San Francisco, USA:
Sutir Balaji, a 26-year-old Openai researcher turned Whistleblower, was found dead in his San Francisco apartment last month. His death on November 26 was ruled a suicide by the San Francisco Medical Examiner’s Office after police found no evidence of wrongdoing.
Balaji, who left Openai in August, spoke out against the artificial intelligence company’s practice of training chatbots on copyrighted material, which has been scraped very publicly in recent months. The artificial intelligence (AI) giant is fighting several lawsuits related to its data collection practices.
About Sutir Balaji
Indian-American Suchir Balaji grew up in Cupertino, California. A very sharp kid, he excels in programming contests, taking 31st place at the ACM ICPC 2018 World Finals and 1st place at the 2017 Pacific Northwest Regional and Berkeley Programming Contest.
Balaji won 7th place and $100,000 in Kaggle’s TSA-sponsored Passenger Screening Algorithm Challenge. According to his LinkedIn profile, he was a 2016 national champion and USACO finalist.
Like most others in his field, Balaji was fascinated by the promise of artificial intelligence from an early age. In an interview given to The New York Times in October, he said his interest in AI began after coming across a news article about the technology as a teenager, imagining that neural networks could solve humanity’s biggest problems. .

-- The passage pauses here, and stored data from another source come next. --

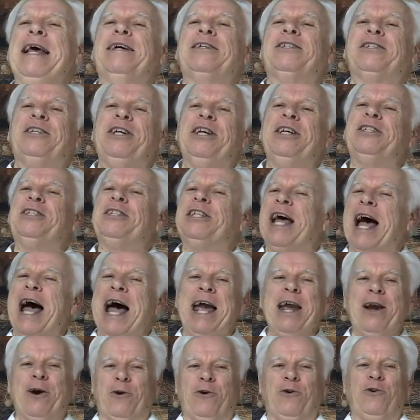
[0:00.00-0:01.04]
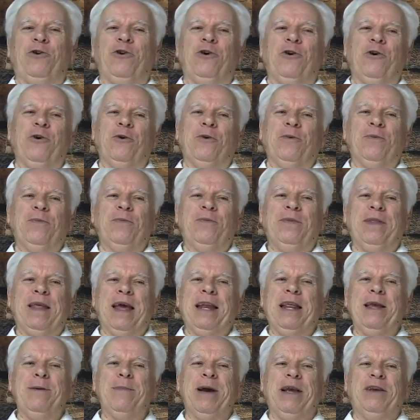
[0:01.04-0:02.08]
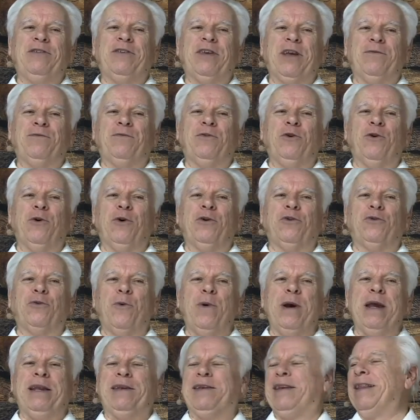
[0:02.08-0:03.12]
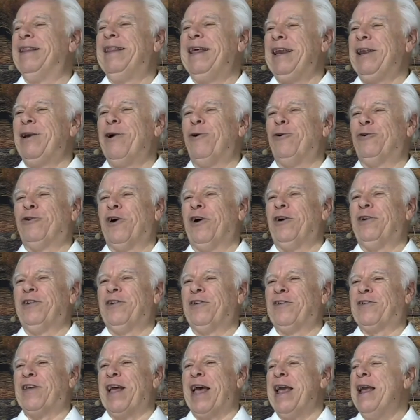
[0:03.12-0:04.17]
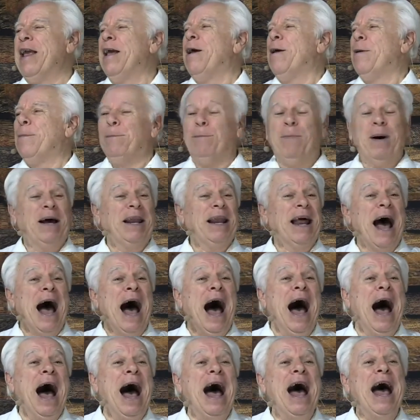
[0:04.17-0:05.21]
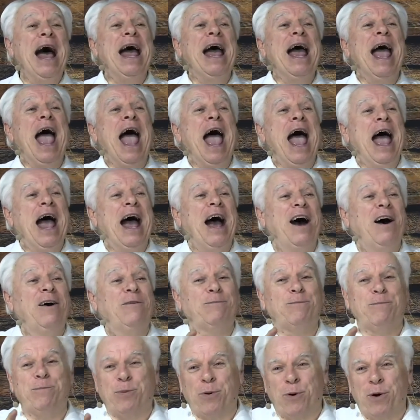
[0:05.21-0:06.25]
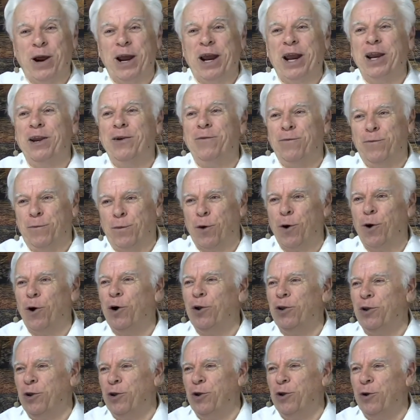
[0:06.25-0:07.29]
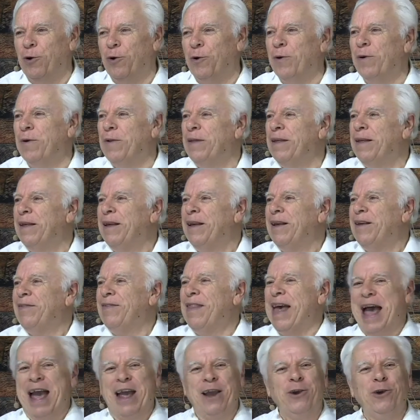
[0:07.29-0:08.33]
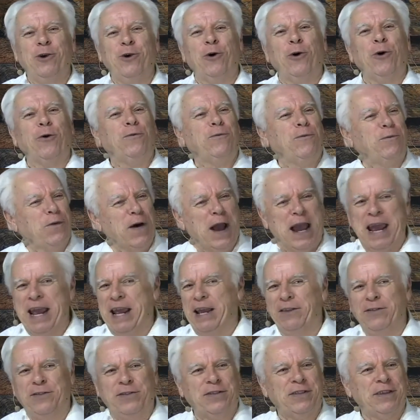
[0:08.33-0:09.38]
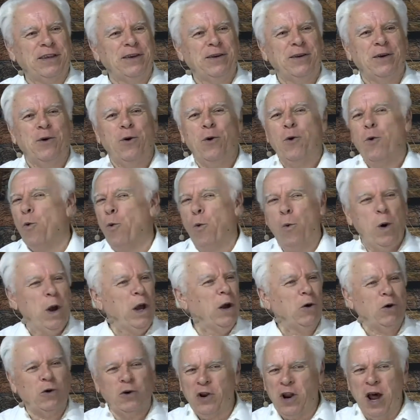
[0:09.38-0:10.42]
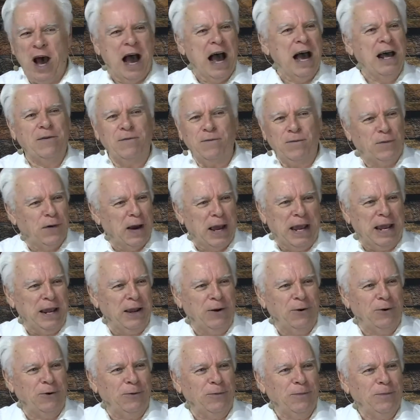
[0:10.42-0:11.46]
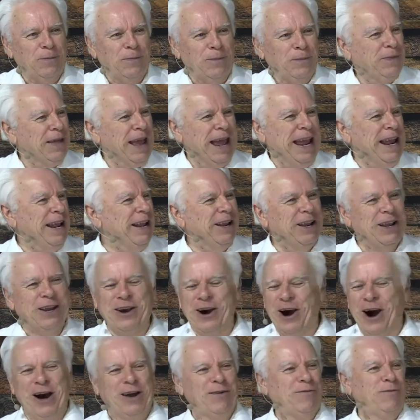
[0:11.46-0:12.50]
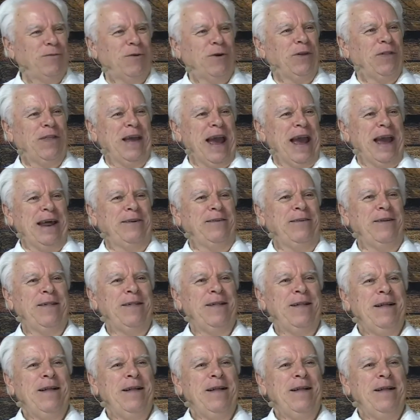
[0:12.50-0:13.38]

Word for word: has desired you that he may sift you as wheat. And then he goes on to say, but I have prayed for you that your faith will not fail. Thank God for that.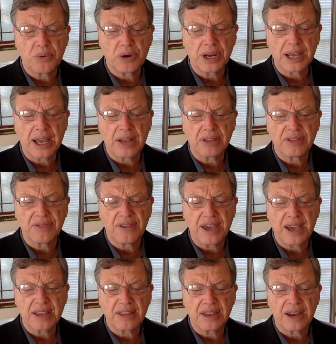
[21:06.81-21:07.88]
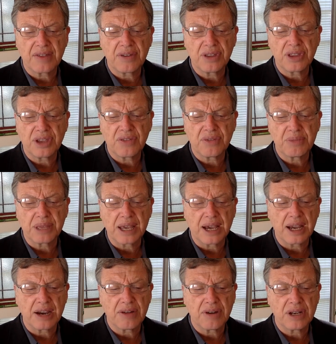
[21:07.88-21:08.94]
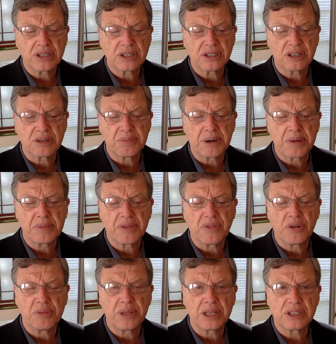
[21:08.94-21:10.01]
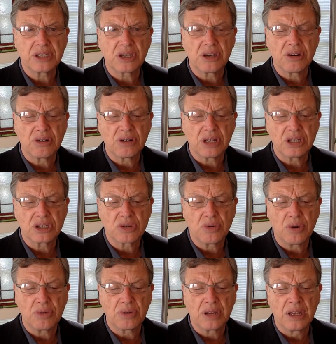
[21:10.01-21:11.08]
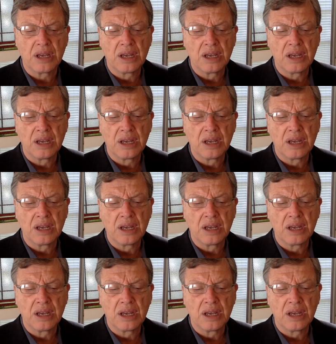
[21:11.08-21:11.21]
pointing out the fact that everything from the IRS to the Department of Homeland Security is, quote,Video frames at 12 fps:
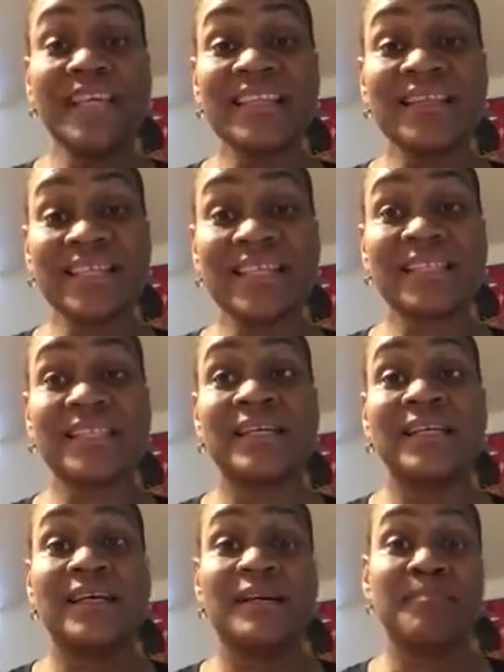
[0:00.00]
this
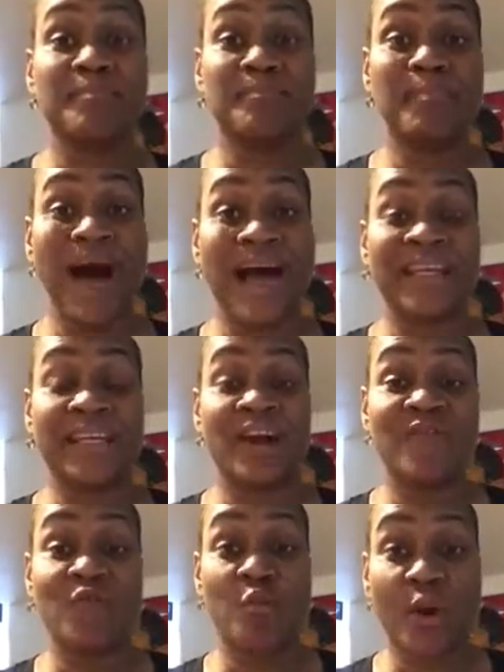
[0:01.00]
body
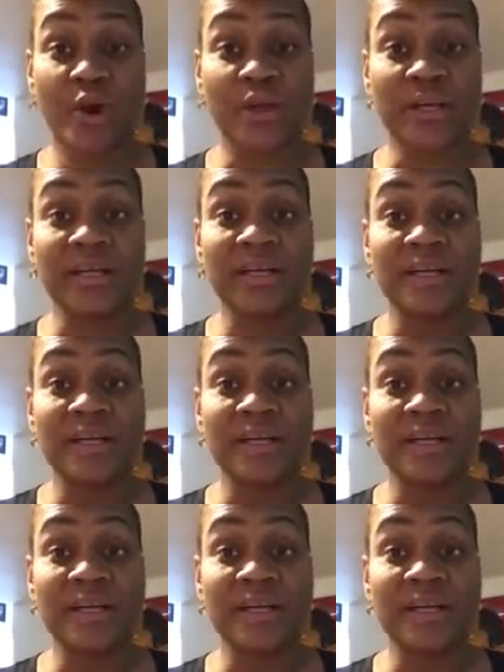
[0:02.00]
of work.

“I thought AI was something that could be used to solve unsolvable problems, like treating diseases or stopping aging…I thought we could invent some kind of scientist to help solve them.” he said. .
Even before graduating, he worked at Scale AI, Helia, and was a software engineer at Quora. In 2020, Balaji joined Ogawa, a Berkeley graduate who went to work at Open Ally.
Balaji era in open lie
He worked at Openai for four years, during which time he spent a year and a half helping collect and organize vast amounts of internet data that the company used to build ChatGpt, an online chatbot. Ta.
Balaji told the NYT that in his initial data at Openai, he did not carefully consider whether he had the legal right to use both copyright data and open internet data to build products. Ta. It was only after the release of ChatGpt in late 2022 that he began to ponder this issue, stating that technologies like ChatGPT are harming the Internet by using copyrighted data and violating laws in the process. I noticed that
By 2024, Balaji said he realized that “he no longer wanted to contribute to a technology that he believed would do society more harm than good.” He left the company without a new job in August of this year and began working on what he called a “personal project.”
He died a day after he was named in a court filing as someone whose files Openai would search as part of a lawsuit filed by people suing the AI giant.
Balaji’s allegations against Open Allies
After leaving Openai, Sungir Balaji spoke out publicly against how AI companies are using copyrighted data to create technology. He argued that AI models are too dependent on the labor of others because they are trained on copyrighted material scraped from the internet without permission.
“This is not a sustainable model for the entire internet ecosystem,” he told the NYT.
He also explained his concerns on his personal website. There, generative models rarely produce outputs that are identical to the training data, but the act of reproducing copyrighted material during training is legal if not protected by “fair use.” stated that there is a possibility of a violation.
“Fair use is determined on a case-by-case basis, so we cannot make broad statements about when generative AI qualifies as fair use,” he noted.
Balaji argued that in some cases chatbots compete directly with the copyrighted works they studied. “Generative models are designed to mimic online data, so they can replace ‘basically anything’ on the internet, from news articles to online forums,” he said.
The biggest problem, he says, is that AI technology will gradually replace existing internet services, creating “false and sometimes completely constructed information – what researchers call ‘hallucinations.'” That’s true.
The internet, he said, is getting worse.
Claims against AI companies
Balaji was not alone in his concerns that AI companies were misusing significant data to train chatbots. News publishers in the U.S. and Canada, including The New York Times, have filed lawsuits against Openai and its major partner Microsoft, using millions of articles as sources of authoritative information for news outlets. We built a competitive chatbot.
Many best-selling authors, including John Grisham, also filed lawsuits against the company.
Openai dispute claims
Openai disputes Balaji’s claims and maintains that their data complies with fair use principles and legal precedent.
“We build AI models using publicly available data in a manner that is protected by fair use and related principles and supported by long-standing and widely accepted legal precedent. “We believe this principle is fair to creators, necessary to innovators, and important to America’s competitiveness,” Openai said in a statement.
The company told the BBC in November that its software is “based on fair use and related international copyright principles.”
Reacting to Balaji’s death, an Openai spokesperson said: “We are devastated to learn of this incredibly sad news today and our hearts go out to Sungir’s loved ones at this difficult time. ” said.